People certainly can be motivated externally — by money, or grades in school, or a desire for social approval, for example—but Deci and Ryan say that type of controlled motivation can actually taint a person's feelings about the basic worth of the project and undermine intrinsic motivation.
Oishi says that SDT "showed that Skinnerian behaviorism had a major limitation in that reward and punishment do not always change one's behavior. It showed there are other motivational factors than external incentives."
Some other researchers have "challenged some aspects of their theory," Oishi says. "But, overall, even a skeptic like myself cannot help but recognize [Deci and Ryan's] contributions to psychological science, education, organizational science and more."
Both Deci and Ryan hail from upstate New York. Deci started out in a behavioristic model himself, but he was also attracted to the humanistic approach. It bothered him that humanistic psychologists "weren't doing any research, it was just people talking about interesting ideas. Rich and I, throughout this whole time, have been trying to use the empirical approach to understand some of those ideas that were not contained within mainstream psychology at the time."

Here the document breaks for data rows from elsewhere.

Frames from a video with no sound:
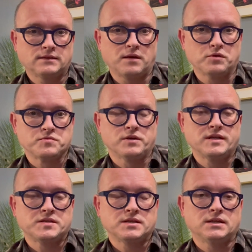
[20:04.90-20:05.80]
that was
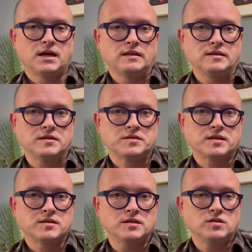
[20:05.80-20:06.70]
released in
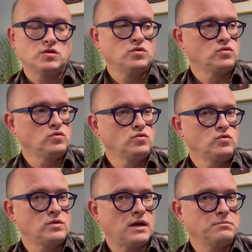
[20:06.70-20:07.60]

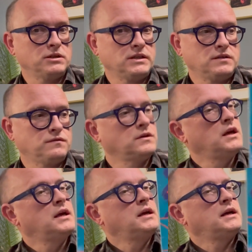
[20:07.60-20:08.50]
1962, I believe.
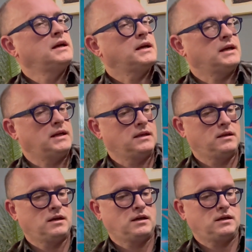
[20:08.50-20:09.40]
And
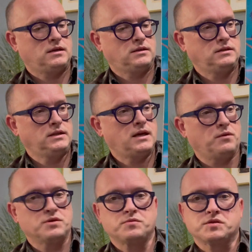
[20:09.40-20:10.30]
yeah,
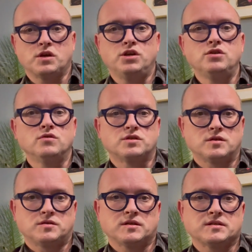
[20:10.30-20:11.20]
which was a huge
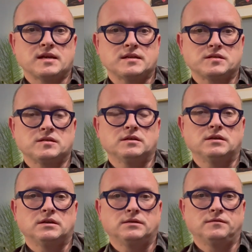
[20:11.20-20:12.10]
success
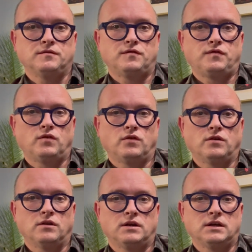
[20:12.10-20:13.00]

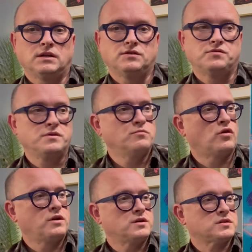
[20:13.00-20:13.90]
for the Dream
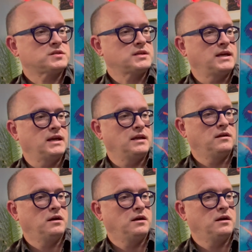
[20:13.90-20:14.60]
Warriors, and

Now those ideas — their ideas — are pervasive. "Because of the centrality of motivation in human function," Ryan says SDT "covers a lot of the turf of psychology" —the developmental, social, personality and clinical aspects. Brain studies have even shown that "people who feel more autonomous make better decisions," Ryan says.
Support for children's autonomy makes for better parenting and classroom environments as well, "that is, understanding the perspective of children, and appreciating and respecting them," Ryan says. Structure is also necessary in those settings, he says.
Recently, the pair has moved from studying relationships with "authority differentials" to looking at close personal relationships — friends, siblings, mates. Those relationships thrive, they've found, when the partners support and encourage each other. Without that support, the closeness is not maintained over time. Deci says, "The important thing is that they both do it for each other."
Even in the relationship between a psychologist and a patient, Deci adds that "the effect size when therapists are autonomy-supportive is double what it is normally."
While Deci still works primarily out of the University of Rochester, Ryan has recently moved his home base to Australian Catholic University in Sydney, where he's engaged in research with the Institute of Positive Psychology. As to their long association, Ryan says, "We think collaboration makes for better work. You are check and balance for one another."
Now that SDT is practiced worldwide, they extend that role to other researchers, who "play the same roles we originally played for each other," Ryan says. "It's been amazing to us, the extent to which SDT has penetrated society."
Deci says simply, "Richard is my best friend." Ryan adds that while their close friendship has been "essential to the collaboration," the fact that he and Deci "do have a different style of thinking is a kind of a gift."